On dirait que tout le monde, ces temps-ci, se donne le mot pour attirer notre attention, qui sur le réchauffement climatique, qui sur la situation des quartiers défavorisés, qui sur la scission de la Belgique, en utilisant des procédés, disons, manipulatoires, certains diraient ludiques, qui disent le faux pour prêcher le vrai. En foi de quoi, la glaciation n’a pas encore atteint nos côtes, Droixhe n’a pas brûlé samedi dernier et la Belgique est toujours, en ce lundi 18 décembre, un Etat fédéral. Posons-nous la question, tout de même, de savoir pourquoi notre attention demande à être attirée et pourquoi des gens, un peu partout, se sentent légitimés à vouloir l’amener à eux. Normalement, c’est le rôle des médias, mais aussi de tout ce qui bouge dans la société civile, de faire ce travail en toute sérénité, en toute ouverture d’esprit, en toute impartialité. Et encore aujourd’hui, par exemple, le Centre pour l’Egalité des chances distribue dans les gares, en ce jour international du Migrant, un petit questionnaire qui fait le point sur les idées fausses que nous pouvons avoir sur l’état de l’immigration dans notre pays, un petit jeu très instructif, essayez, vous verrez.
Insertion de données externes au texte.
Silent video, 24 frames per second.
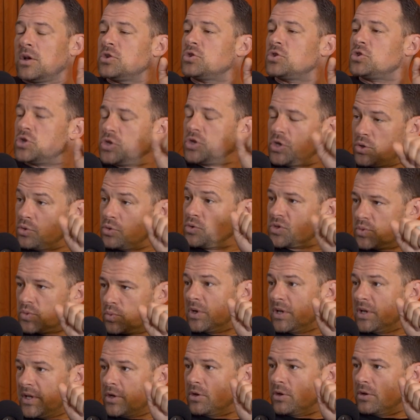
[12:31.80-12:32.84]
choose
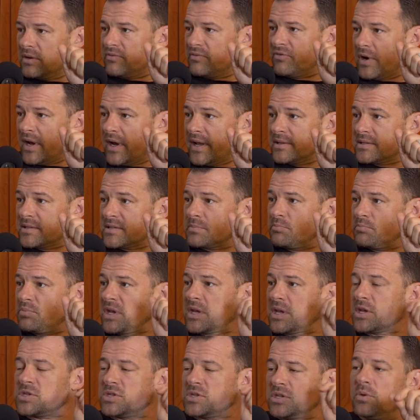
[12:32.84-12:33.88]
really good friends,
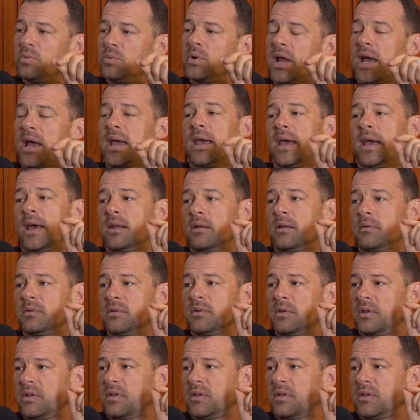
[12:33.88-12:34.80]
because you and I had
Mais pourquoi, de fait, certains veulent-ils alors forcer la réalité lorsqu’elle est là tout entière sous nos yeux ? Nous pense-t-on à ce point insensibles ? Ou croit-on que seul le recours à l’émotion spectacularisée ou mise en scène peut nous amener à réagir et nous conduire à réfléchir notre avenir ? Le malheur réel n’est-il pas déjà suffisant comme cela pour qu’il faille encore se donner le grand frisson d’une catastrophe supplémentaire ? Ce sont des choses qu’il nous faudrait discuter sans attendre, mais où le faire encore, et avec qui, si les médias ou les institutions décident de quitter le champ du débat pour préférer celui l’apparat ?

NB : Depuis la publication de son mandat d’arrêt par le TPIY, il y a aujourd’hui 4146 jours que Ratko Mladic est libre et vivant.